Perspective: I think when people think in terms of diversity, they think of positive action or a quota. I think people don’t realize it’s for varied experiences. Even the whispers of OITNB… How do you share these stories of women of color when you don’t have a woman of color in your writing desk? It takes away nuance when you don’t have someone in the room going to give you that gut test and say you might not want to write something that way or say that.

Fiona Morgan, Director of Journalism Program, FreePress

Self-reflection: First of all, recognize that there has never been a golden age when we have really defended these values. There has been institutional inequality in the institutions and practices and ways in which we have always known them.

Listen: The technology is there, but that’s not what people came to journalism for. You obtain. You collect information. People need to be heard, we need to listen not only to what they want, but to what they have heard.

Inclusion: Bring people to the table. Who is not in the room? I watch the Brexit stuff, and it’s so much like what’s going on here with the Trump supporters and the supporters of HB2.

There is so much nihilism because people feel like they’ve been left out of the process for so long, they’ve been ignored for so long. When you have been ignored for so long, you will make every effort to bring about change. I always think about the role of the media in this regard: how do we contribute to the process? How do we contribute to the solution?

If we don’t include people, we are part of the problem. It’s going to hurt us all. People don’t turn to journalism, they turn to social media when they want to know what is “really” going on, they turn to their friends, even if they don’t have all the information.

Responsibility: This is how news gets interesting and powerful. We currently have a petition asking CNN to reverse the offer made to Corey Lewandowski. We are in a strange place to target a media company. But here we have someone who created a blacklist for journalists, cut off their access, kept them in enclosures at events, and used the Secret Service to enforce them. These are all things that strike me as incredibly at odds with freedom of the press.
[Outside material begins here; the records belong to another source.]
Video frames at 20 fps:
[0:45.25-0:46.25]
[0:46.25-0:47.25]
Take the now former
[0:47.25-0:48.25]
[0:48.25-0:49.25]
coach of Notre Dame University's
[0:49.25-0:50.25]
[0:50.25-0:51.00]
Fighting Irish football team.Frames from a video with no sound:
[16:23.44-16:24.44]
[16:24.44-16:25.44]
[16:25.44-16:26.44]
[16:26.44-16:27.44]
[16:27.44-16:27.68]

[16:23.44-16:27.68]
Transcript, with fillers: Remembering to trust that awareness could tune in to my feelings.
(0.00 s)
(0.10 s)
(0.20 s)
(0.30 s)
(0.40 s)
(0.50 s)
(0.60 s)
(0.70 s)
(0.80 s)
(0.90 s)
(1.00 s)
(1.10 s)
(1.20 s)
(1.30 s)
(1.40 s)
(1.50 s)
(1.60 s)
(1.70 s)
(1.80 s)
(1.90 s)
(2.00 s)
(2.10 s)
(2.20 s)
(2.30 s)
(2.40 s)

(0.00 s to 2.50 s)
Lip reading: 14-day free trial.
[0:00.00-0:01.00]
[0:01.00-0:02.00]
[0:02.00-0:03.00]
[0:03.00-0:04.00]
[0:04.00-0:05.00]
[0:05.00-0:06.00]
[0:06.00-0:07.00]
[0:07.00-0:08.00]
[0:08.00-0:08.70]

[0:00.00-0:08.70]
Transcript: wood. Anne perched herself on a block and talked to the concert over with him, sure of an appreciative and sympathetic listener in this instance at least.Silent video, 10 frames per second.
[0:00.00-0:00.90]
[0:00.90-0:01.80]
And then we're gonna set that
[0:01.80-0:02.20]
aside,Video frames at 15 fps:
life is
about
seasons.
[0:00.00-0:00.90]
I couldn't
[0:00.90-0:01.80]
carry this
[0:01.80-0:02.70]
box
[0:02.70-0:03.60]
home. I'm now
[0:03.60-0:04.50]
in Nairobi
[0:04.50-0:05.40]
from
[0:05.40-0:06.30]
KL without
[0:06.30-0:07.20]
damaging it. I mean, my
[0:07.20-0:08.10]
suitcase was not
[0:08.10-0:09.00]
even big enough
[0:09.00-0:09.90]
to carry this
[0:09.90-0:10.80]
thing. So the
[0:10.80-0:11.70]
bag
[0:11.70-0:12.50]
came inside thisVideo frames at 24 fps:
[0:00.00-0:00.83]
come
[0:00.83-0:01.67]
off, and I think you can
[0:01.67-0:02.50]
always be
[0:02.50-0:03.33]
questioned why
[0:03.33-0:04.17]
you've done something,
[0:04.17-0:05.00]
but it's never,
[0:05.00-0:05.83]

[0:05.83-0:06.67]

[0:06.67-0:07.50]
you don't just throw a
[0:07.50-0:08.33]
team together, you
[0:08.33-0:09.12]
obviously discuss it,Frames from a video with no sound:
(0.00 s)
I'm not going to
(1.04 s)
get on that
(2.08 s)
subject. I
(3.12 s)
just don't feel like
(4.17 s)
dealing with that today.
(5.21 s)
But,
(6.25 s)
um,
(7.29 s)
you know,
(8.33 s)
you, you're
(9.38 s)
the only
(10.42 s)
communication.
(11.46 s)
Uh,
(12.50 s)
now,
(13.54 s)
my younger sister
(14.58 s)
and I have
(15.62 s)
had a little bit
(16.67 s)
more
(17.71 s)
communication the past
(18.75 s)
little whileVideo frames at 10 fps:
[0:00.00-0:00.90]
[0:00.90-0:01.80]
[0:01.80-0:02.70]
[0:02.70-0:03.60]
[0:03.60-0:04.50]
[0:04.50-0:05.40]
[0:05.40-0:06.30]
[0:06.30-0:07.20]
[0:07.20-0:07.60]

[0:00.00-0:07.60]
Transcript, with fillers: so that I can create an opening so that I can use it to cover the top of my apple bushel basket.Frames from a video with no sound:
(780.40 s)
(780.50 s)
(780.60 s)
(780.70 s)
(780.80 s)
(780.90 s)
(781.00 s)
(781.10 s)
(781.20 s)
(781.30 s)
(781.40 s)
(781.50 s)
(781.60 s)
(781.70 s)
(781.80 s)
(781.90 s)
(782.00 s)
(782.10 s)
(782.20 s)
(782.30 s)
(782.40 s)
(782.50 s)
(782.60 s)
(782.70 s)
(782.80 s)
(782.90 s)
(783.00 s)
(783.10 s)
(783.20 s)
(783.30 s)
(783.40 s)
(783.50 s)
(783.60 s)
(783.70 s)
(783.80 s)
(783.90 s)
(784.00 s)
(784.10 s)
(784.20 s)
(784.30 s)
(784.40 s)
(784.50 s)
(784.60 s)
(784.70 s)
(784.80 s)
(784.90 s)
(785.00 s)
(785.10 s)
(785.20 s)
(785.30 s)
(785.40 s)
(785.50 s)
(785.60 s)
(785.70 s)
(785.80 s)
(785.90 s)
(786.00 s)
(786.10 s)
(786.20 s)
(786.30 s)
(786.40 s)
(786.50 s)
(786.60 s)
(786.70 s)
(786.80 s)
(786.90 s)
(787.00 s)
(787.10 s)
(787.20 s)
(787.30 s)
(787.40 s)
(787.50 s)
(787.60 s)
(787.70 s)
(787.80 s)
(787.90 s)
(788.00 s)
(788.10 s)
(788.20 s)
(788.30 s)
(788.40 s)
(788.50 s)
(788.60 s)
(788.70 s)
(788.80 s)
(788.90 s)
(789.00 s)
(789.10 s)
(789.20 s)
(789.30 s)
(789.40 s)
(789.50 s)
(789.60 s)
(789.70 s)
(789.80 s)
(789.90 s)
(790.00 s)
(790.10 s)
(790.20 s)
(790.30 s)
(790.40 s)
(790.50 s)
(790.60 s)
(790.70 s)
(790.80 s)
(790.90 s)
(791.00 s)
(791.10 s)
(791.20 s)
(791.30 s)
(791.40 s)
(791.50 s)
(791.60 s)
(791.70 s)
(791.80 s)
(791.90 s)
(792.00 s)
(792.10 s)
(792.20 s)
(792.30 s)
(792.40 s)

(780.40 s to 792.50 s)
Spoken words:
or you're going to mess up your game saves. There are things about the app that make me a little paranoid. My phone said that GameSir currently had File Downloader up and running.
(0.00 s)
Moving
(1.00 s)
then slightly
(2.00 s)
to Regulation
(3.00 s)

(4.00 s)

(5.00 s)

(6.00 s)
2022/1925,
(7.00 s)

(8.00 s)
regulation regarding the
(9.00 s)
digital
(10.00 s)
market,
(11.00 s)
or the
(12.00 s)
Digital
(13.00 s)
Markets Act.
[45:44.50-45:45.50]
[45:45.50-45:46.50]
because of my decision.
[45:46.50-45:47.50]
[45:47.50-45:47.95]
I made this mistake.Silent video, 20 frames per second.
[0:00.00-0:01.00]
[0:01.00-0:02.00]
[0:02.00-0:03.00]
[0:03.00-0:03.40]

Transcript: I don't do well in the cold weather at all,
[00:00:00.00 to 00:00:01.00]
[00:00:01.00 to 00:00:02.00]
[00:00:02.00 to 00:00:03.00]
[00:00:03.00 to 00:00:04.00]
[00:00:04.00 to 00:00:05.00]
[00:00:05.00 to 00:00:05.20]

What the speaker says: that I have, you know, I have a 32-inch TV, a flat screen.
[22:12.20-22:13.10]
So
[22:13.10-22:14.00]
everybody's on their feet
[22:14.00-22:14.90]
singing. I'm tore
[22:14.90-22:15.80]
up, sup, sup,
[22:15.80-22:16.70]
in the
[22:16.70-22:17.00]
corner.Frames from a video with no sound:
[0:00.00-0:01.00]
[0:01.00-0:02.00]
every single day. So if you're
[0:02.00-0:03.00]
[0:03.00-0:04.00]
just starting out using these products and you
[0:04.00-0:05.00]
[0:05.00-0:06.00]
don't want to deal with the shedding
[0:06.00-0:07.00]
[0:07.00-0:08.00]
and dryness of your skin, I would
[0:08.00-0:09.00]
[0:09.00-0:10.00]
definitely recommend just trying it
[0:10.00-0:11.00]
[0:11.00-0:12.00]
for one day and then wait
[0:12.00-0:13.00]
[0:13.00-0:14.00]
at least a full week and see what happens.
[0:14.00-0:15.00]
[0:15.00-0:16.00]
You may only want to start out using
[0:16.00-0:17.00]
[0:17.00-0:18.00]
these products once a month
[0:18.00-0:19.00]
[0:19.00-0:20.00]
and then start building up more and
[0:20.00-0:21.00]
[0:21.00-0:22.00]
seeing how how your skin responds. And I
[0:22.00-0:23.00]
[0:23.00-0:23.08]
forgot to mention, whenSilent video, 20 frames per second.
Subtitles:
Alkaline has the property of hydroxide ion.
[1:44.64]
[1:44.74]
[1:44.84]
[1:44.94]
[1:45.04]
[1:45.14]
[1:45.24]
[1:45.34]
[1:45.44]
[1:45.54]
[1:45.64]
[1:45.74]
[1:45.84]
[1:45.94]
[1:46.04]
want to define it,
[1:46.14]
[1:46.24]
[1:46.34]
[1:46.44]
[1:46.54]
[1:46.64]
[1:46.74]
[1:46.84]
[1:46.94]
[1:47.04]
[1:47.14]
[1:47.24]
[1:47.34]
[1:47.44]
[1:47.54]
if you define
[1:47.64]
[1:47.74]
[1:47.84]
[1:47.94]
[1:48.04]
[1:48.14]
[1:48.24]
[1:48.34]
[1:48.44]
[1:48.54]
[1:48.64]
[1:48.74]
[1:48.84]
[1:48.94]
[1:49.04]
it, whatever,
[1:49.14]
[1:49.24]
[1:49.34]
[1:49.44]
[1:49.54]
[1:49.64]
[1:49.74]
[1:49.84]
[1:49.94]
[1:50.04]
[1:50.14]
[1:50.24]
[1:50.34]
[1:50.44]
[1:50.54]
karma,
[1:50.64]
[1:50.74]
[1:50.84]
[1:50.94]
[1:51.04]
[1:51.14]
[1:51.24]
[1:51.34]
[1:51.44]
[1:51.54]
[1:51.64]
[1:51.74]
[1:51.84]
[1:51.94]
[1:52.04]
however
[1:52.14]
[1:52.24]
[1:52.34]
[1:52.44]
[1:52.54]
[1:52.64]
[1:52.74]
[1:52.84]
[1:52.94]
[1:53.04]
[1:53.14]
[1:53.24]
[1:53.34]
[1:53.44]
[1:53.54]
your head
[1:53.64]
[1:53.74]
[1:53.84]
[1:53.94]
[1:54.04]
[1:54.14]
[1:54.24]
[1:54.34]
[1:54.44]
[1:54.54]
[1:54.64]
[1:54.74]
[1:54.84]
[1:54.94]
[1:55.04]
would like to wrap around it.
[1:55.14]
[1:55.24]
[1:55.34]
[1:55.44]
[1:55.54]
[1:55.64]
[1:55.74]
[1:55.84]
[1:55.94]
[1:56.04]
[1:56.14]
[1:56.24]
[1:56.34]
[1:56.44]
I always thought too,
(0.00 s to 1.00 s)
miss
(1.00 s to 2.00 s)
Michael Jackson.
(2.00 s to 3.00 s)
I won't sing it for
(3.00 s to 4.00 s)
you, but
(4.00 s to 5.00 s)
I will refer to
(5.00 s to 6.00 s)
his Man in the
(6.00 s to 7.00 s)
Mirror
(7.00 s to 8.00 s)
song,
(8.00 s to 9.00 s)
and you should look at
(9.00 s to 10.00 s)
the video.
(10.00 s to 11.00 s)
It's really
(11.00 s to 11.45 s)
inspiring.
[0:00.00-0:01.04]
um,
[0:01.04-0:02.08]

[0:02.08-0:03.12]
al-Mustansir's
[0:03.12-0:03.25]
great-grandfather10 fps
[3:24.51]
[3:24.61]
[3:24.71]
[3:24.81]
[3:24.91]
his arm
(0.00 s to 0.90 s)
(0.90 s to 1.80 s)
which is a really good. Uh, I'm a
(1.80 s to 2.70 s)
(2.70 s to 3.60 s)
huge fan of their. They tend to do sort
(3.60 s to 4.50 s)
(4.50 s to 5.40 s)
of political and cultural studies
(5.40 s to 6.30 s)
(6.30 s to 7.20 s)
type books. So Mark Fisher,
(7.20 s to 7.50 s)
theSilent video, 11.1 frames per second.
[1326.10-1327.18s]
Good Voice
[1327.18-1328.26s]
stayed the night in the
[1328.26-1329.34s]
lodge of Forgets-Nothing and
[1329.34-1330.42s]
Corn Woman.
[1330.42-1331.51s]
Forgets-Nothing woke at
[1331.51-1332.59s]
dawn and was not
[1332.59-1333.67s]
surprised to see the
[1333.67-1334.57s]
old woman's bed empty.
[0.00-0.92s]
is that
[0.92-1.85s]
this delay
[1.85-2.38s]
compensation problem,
We try to use the power of the people to support journalism, even if it means standing up to the powers of the media that employ journalists.

Journalists are more vulnerable than ever to the efforts of private money to silence them. To mobilize the power of the people, you have to actually inspire them. This is why I see that everything is linked. We want to create a group to support the First Amendment and support journalists.

Shefali S. Kulkarni, Audience Engagement Producer, BBC News

Accessibility via language: From the BBC’s point of view, we are international but trying to appeal to an American audience. We’re trying to find a way to share news that affects Americans who have relationships all over the world: Asian Americans, Hispanics and Latinos, African Americans.

Accessibility through technology: It’s also about who can access what you share. With younger journalists dealing with pay walls, part of what I’m thinking is, if you write, what’s the best way to share it afterwards? I tell our interns, you’re not finished until the people you want to read it to have read it.

Accessibility via communities: We recently did a story about a Muslim gay man from Orlando who finally came out on the BBC. We can’t just assume he’ll read the story. We obviously have to send it to him so he can see the story he helped us with. It is connected to communities with which we are not in contact.

I will be sharing this story on Facebook groups that are connected to the gay community. But this man in the story has a whole network of people who can contribute to the conversation.

That’s why I really like sharing our content on Facebook groups. Honestly, the comments we get as a group are worth more to me than those on our site. You develop really interesting commentary and conversation, and that often leads to the development of additional sources as well.